3 – D. Nurkse, Voices over Water. ‘A world-class poet,’ says Craig Raine, and he’s right, and if UK publishing was up to scratch you’d be buying his New & Selected, at the very least, from Faber or whoever. Meanwhile, here is the record of an archetypal passage from the Old World to the New, spoken by a woman and her husband who emigrate from Estonia to Canada in the early 20th century. Pascale Petit: ‘I can’t praise D. Nurkse’s poems enough. I go to them to hear “the still sad music of humanity” and to celebrate it. Voices over Water has haunting cadences; the silences are heart-stopping. The couple’s journey . . . is a mesmerising page-turner but I make myself slow down to savour each tender, precise pleasure.’ Officially published in January, but available from the website later this month.
Coming along, next April/May:
4 – Nancy Gaffield, Tokaido Road: a sequence of poems that respond to Hiroshige’s woodcut prints entitled Fifty-three Stations of the Tokaido. From the draft blurb: ‘Submitting to the road and its relentless succession of departures and arrivals, the poems discover a freedom to move through and beyond the frames of time and location established by Hiroshige, not least in their voicing of moments of regret and longing, grief and desire.’ Todd McEwen: ‘The project deals most satisfyingly with a question raised by its own design: what happens to us when we look at art? The answer is, we start to make art.’

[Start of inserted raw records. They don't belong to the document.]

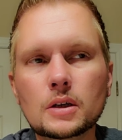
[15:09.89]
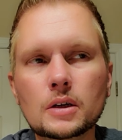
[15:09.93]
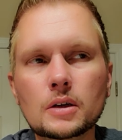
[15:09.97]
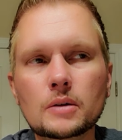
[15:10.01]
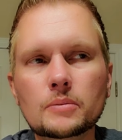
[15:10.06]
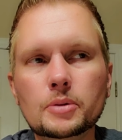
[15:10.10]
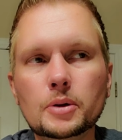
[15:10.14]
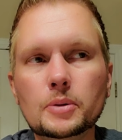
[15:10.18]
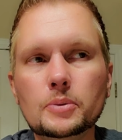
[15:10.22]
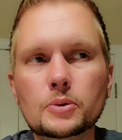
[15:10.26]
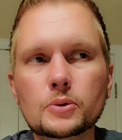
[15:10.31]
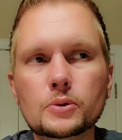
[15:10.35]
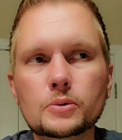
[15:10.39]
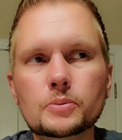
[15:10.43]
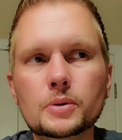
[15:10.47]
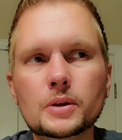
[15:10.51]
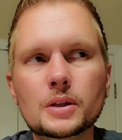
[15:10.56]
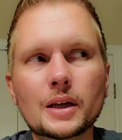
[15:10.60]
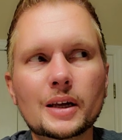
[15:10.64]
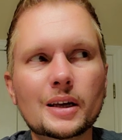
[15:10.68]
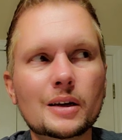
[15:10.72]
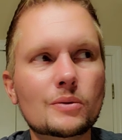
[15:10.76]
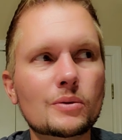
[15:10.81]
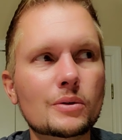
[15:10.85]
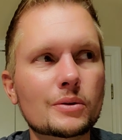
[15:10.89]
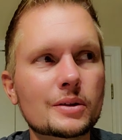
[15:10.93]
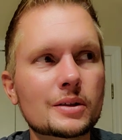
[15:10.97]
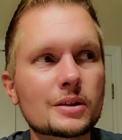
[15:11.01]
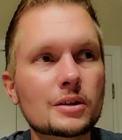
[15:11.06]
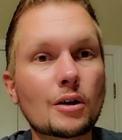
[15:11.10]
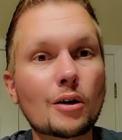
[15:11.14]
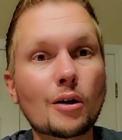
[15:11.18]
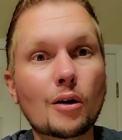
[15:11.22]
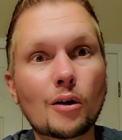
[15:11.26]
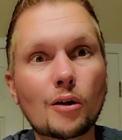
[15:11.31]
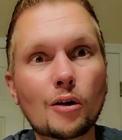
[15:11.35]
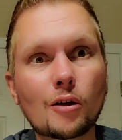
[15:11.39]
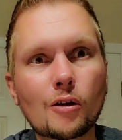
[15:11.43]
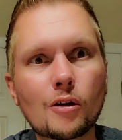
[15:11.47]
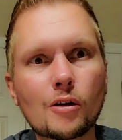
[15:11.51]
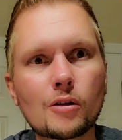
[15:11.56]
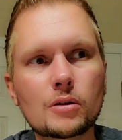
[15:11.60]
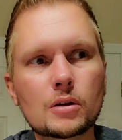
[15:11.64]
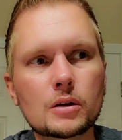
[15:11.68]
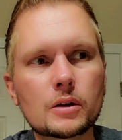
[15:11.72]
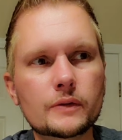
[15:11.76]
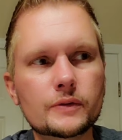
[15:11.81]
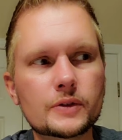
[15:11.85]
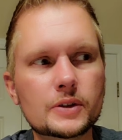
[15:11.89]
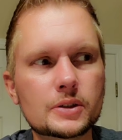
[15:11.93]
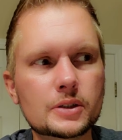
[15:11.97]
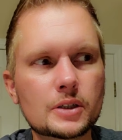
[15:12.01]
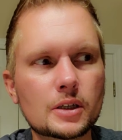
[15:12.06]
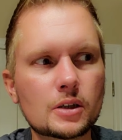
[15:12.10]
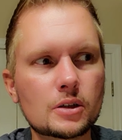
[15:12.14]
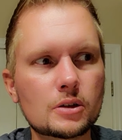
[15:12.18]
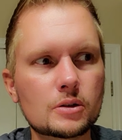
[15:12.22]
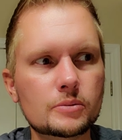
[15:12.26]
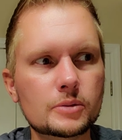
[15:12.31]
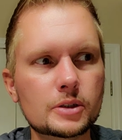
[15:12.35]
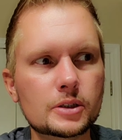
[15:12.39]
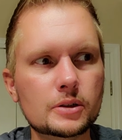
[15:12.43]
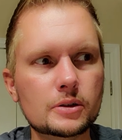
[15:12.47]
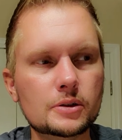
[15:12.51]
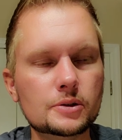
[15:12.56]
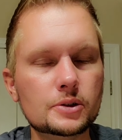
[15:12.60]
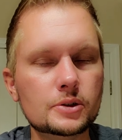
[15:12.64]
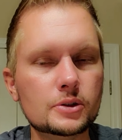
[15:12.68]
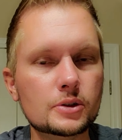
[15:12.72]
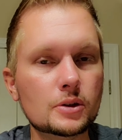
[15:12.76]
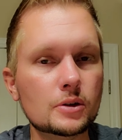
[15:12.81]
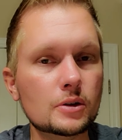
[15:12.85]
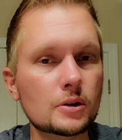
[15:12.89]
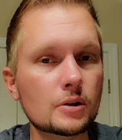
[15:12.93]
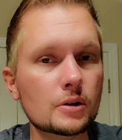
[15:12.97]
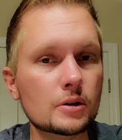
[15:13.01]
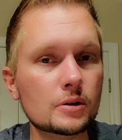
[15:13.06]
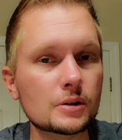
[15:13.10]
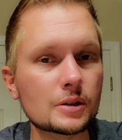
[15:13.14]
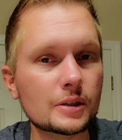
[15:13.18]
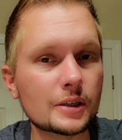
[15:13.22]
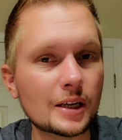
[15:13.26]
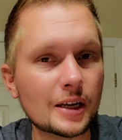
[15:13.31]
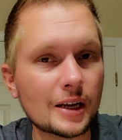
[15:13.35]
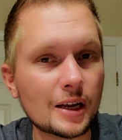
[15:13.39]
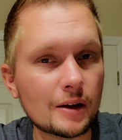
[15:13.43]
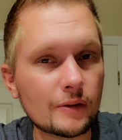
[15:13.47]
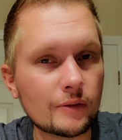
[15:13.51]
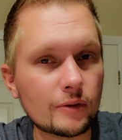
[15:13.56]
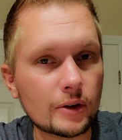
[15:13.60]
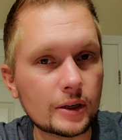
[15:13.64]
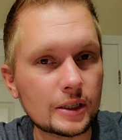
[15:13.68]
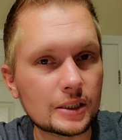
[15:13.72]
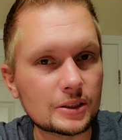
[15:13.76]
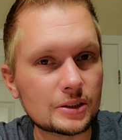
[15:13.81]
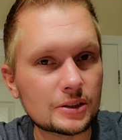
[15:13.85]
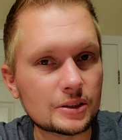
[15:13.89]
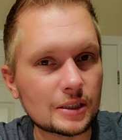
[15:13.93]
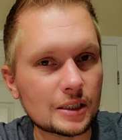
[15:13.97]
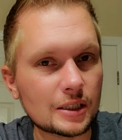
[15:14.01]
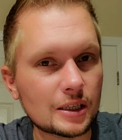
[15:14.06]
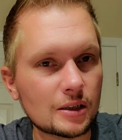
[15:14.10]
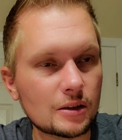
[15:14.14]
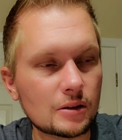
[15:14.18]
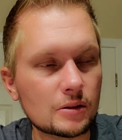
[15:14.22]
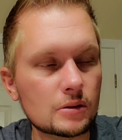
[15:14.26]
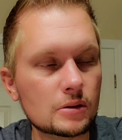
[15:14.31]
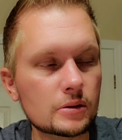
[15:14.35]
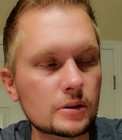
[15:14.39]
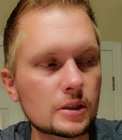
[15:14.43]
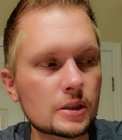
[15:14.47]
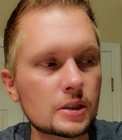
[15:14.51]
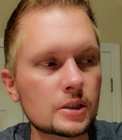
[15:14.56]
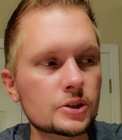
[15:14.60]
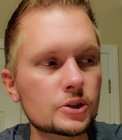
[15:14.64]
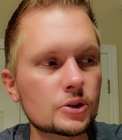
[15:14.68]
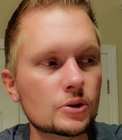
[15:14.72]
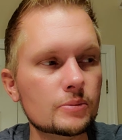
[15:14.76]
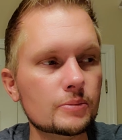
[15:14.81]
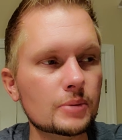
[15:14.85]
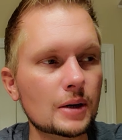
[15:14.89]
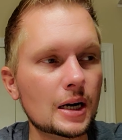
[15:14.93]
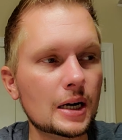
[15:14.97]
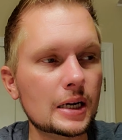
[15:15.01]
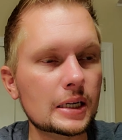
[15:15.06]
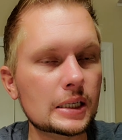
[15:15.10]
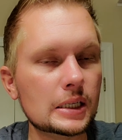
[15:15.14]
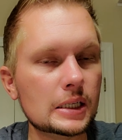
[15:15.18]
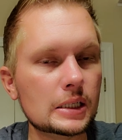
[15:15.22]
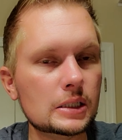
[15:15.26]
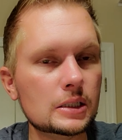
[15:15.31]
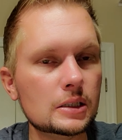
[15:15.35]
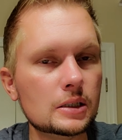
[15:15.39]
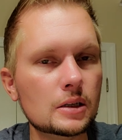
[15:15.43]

People would be like, well, then all of the telomeres on every cell in your body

5 – Jonathan Barrow, The Queue. In February Cape will publish Andrew Barrow’s Animal Magic, a memoir of his brother Jonathan, who died aged 22 with his girlfriend in a car crash three days before their wedding. Behind that book is another one, a short novel written by Jonathan Barrow in the months before his death: the odyssey of one man and his dog through the strip clubs, prison cells, abattoirs, lunatic asylums and sewers of England, it’s a children’s book turned inside out that both offends every canon of good taste (from the draft blurb: ‘Bodily fluids flow profusely. Sexual malpractice is never more than a page away’) and remains, somehow, innocent. The Queue is that book.